Task directions → In your copy of the data, keep every word exact and include no pictures.
◆ ◆ ◆ ◆
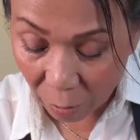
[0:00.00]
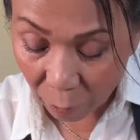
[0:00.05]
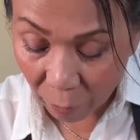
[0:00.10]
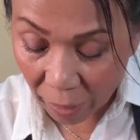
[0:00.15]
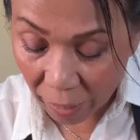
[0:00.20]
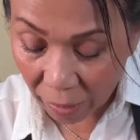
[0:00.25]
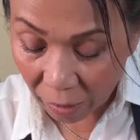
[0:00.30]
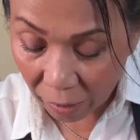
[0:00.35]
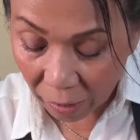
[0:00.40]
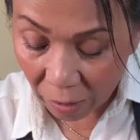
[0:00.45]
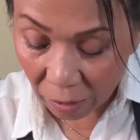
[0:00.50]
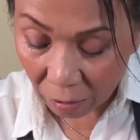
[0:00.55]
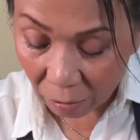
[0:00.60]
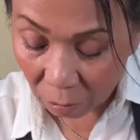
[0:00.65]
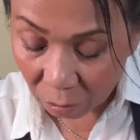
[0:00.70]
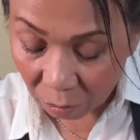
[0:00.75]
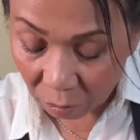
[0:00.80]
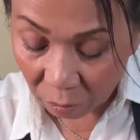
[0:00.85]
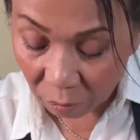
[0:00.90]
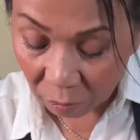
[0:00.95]
That way
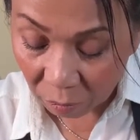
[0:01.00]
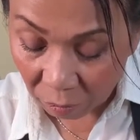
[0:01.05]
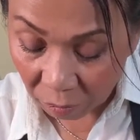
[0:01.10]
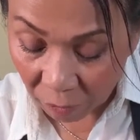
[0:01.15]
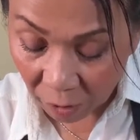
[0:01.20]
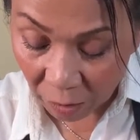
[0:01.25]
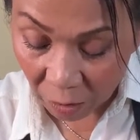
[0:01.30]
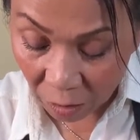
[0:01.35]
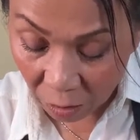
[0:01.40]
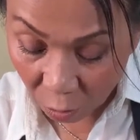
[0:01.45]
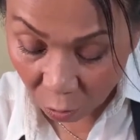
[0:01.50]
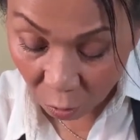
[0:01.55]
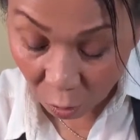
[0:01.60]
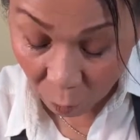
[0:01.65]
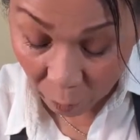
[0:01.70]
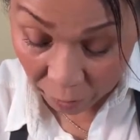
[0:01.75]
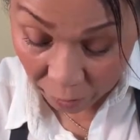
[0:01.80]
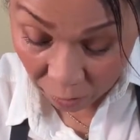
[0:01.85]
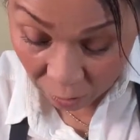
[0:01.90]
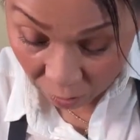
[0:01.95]
it'll go
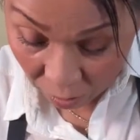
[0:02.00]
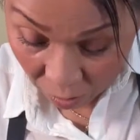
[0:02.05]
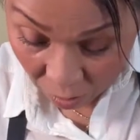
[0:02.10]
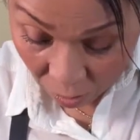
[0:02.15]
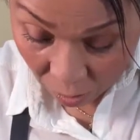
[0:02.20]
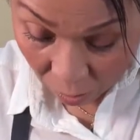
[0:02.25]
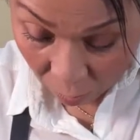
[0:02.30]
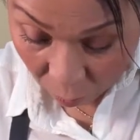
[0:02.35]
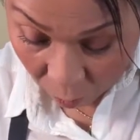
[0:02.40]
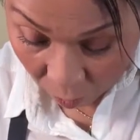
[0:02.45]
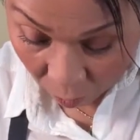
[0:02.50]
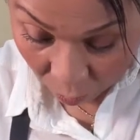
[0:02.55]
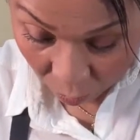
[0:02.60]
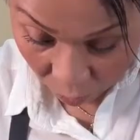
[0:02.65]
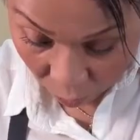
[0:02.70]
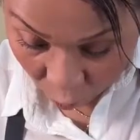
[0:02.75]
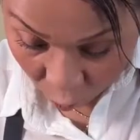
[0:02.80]
quicker, or will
◆ ◆ ◆ ◆
Output of the exercise →
[0:00.00]
[0:00.05]
[0:00.10]
[0:00.15]
[0:00.20]
[0:00.25]
[0:00.30]
[0:00.35]
[0:00.40]
[0:00.45]
[0:00.50]
[0:00.55]
[0:00.60]
[0:00.65]
[0:00.70]
[0:00.75]
[0:00.80]
[0:00.85]
[0:00.90]
[0:00.95]
That way
[0:01.00]
[0:01.05]
[0:01.10]
[0:01.15]
[0:01.20]
[0:01.25]
[0:01.30]
[0:01.35]
[0:01.40]
[0:01.45]
[0:01.50]
[0:01.55]
[0:01.60]
[0:01.65]
[0:01.70]
[0:01.75]
[0:01.80]
[0:01.85]
[0:01.90]
[0:01.95]
it'll go
[0:02.00]
[0:02.05]
[0:02.10]
[0:02.15]
[0:02.20]
[0:02.25]
[0:02.30]
[0:02.35]
[0:02.40]
[0:02.45]
[0:02.50]
[0:02.55]
[0:02.60]
[0:02.65]
[0:02.70]
[0:02.75]
[0:02.80]
quicker, or will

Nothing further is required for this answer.